Mais voici Noël : notre histoire ne peut plus échouer. En s’incarnant, Dieu s’y engage à nos côtés et nous en garantit la fin heureuse. Telle est l’espérance authentiquement chrétienne que Noël fait naître, le cadeau essentiel qui nous est offert. Toutefois, cette certitude de succès final découle d’un acte de foi, et laisse donc subsister l’anxiété propre à notre condition humaine.
Un cadeau pour le monde
La pensée de Teilhard est à rebours de celle de l’Église de son temps.
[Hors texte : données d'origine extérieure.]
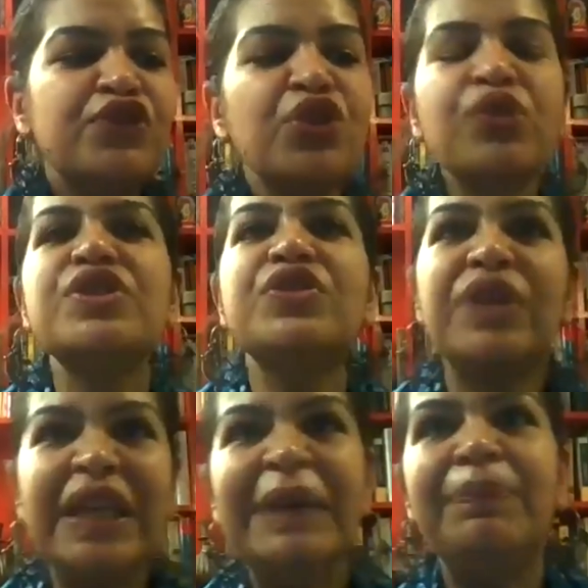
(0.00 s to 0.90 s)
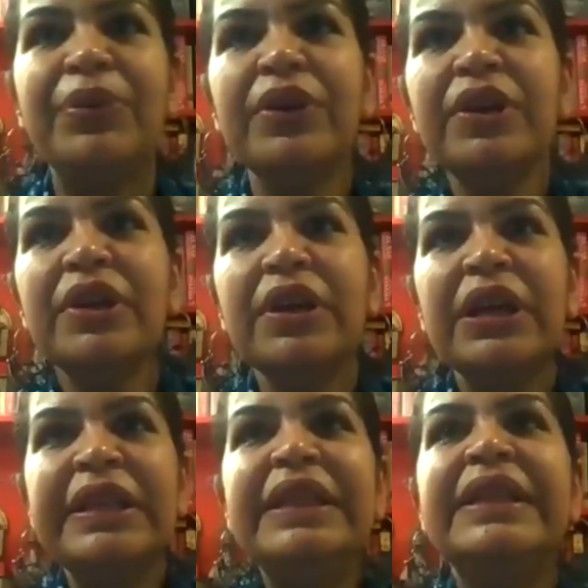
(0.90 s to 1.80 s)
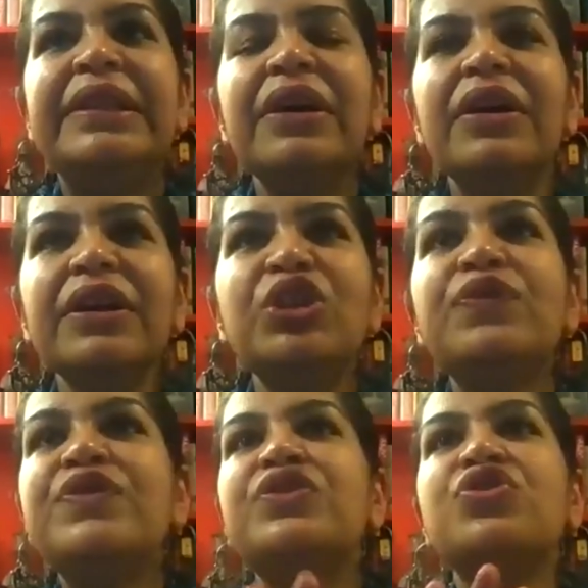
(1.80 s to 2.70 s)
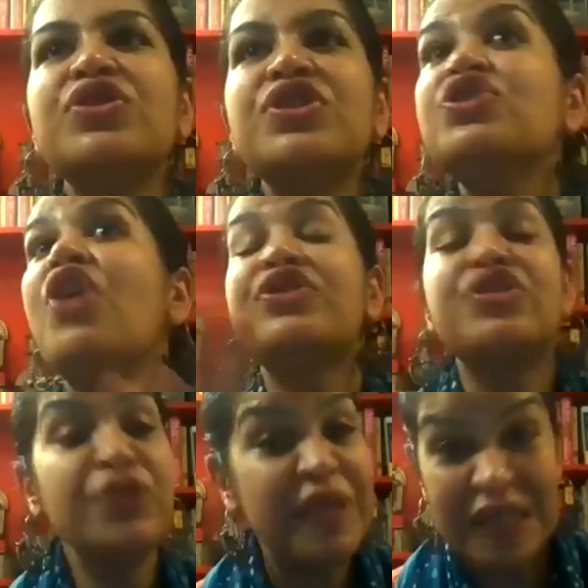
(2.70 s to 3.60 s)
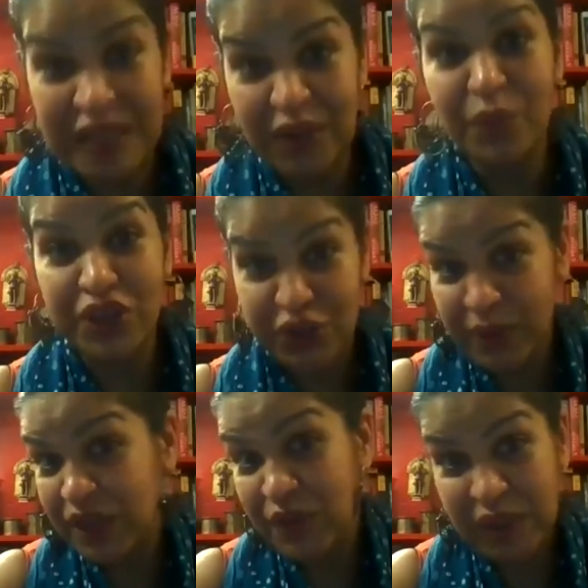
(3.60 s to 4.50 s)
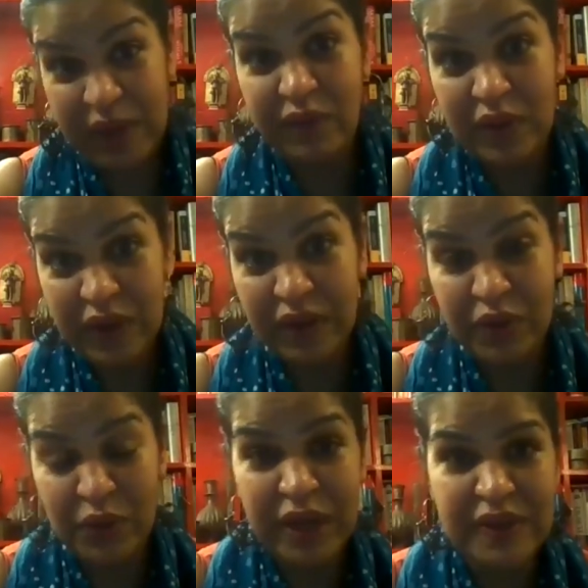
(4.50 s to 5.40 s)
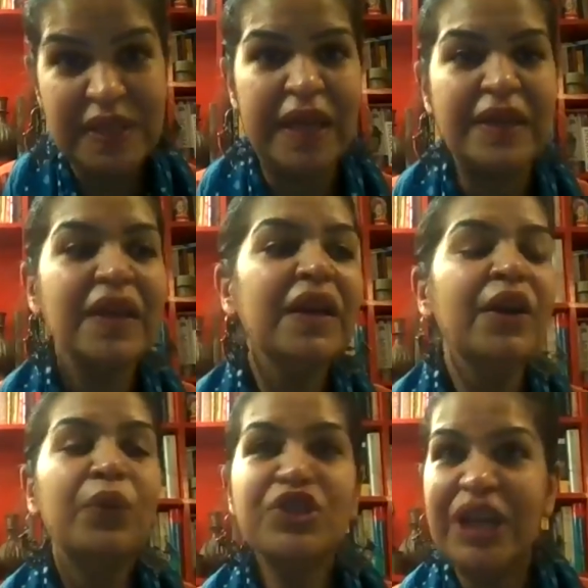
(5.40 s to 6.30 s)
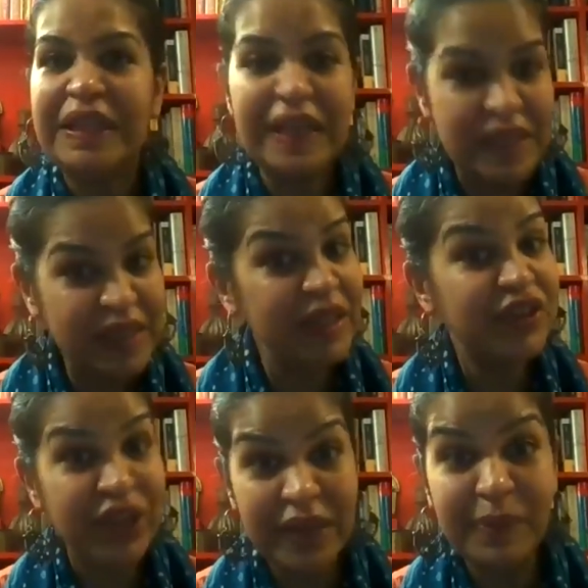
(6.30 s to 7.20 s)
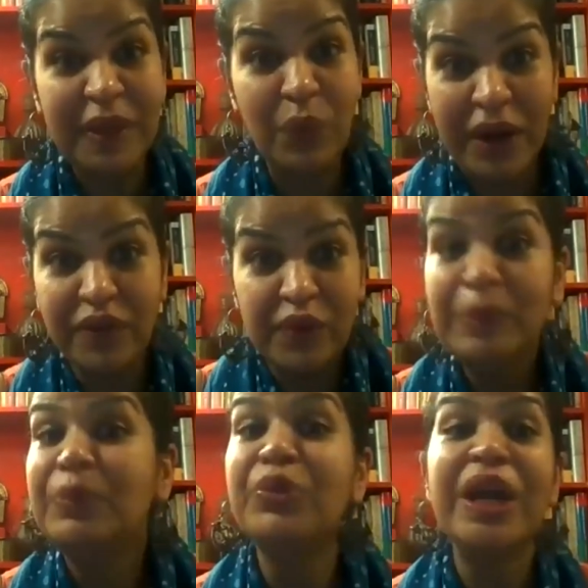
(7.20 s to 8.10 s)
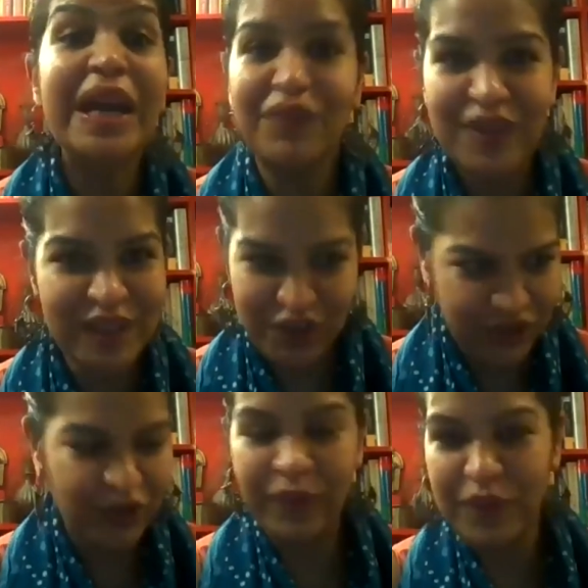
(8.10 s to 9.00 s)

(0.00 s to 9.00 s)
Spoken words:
you've chosen to keep you've chosen not to censor what your 22-year-old has said, which I think is an incredibly wonderful, brave decision.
Pour lui, en effet, Jésus n’est pas d’abord venu sur terre pour réparer un monde endommagé par le péché, mais pour conduire ce monde, à travers l’homme, à son suprême accomplissement, c’est-à-dire sa divinisation. Teilhard reprend l’affirmation d’Irénée de Lyon au IIIe siècle : « Dieu devient ce que nous sommes, pour nous permettre de devenir ce qu’Il est. »
L’infini se fait fini, et le fini peut ainsi accéder à l’infini. Noël est un cadeau essentiel pour le monde aussi : Dieu y révèle son projet, c'est-à-dire, tout rassembler en Jésus afin que « Dieu soit tout en tous ». Quelle chance nous avons de vivre ce temps où Jésus s’est révélé être la clé de l’histoire universelle et de notre destin !
Un cadeau pour Dieu
Encore plus décapant : Teilhard affirme que Noël transforme la nature même de Dieu, lequel trouve la plénitude de sa gloire en nous divinisant à travers le Christ. Celui qui reçoit le don de Dieu, l’homme, est aussi celui qui donne quelque chose à Celui auquel il doit tout, Dieu. Ce double mouvement est unique dans l’histoire du cosmos : Dieu intervient pour mettre dans l’humanité ce qu’aucune évolution n’aurait jamais pu y mettre, c'est-à-dire la personne même de Dieu.
Parallèlement, l’homme Jésus de Nazareth devient Dieu, ce que, seul, il n’eût jamais été, et nous entraîne à sa suite. Teilhard fait observer que cet extraordinaire cadeau n’arrive pas au hasard, bien au contraire. Noël a été pensé, voulu et préparé par Dieu dès l’aube de l’univers : « Dieu n’a pas voulu isolément le soleil, la terre, les plantes, l’homme. Il a voulu son Christ et, pour l’avoir, Il a du créer le monde spirituel, et notamment les hommes sur qui germerait le Christ. Et pour avoir l’homme, il a du lancer l’énorme mouvement de la vie. Les prodigieuses durées qui précèdent le premier Noël ne sont pas vides du Christ, mais pénétrées de son influx puissant. Il ne fallait pas moins que les labeurs effrayants et anonymes de l’homme primitif, et la longue beauté égyptienne, et l’attente inquiète d’Israël, et le parfum des mystiques orientales, et la sagesse des Grecs, pour que, sur la tige de Jessé et de l’humanité, la fleur pût éclore. Quand le Christ apparût entre les bras de Marie, il venait de soulever le monde ». (Mon Univers, 1924).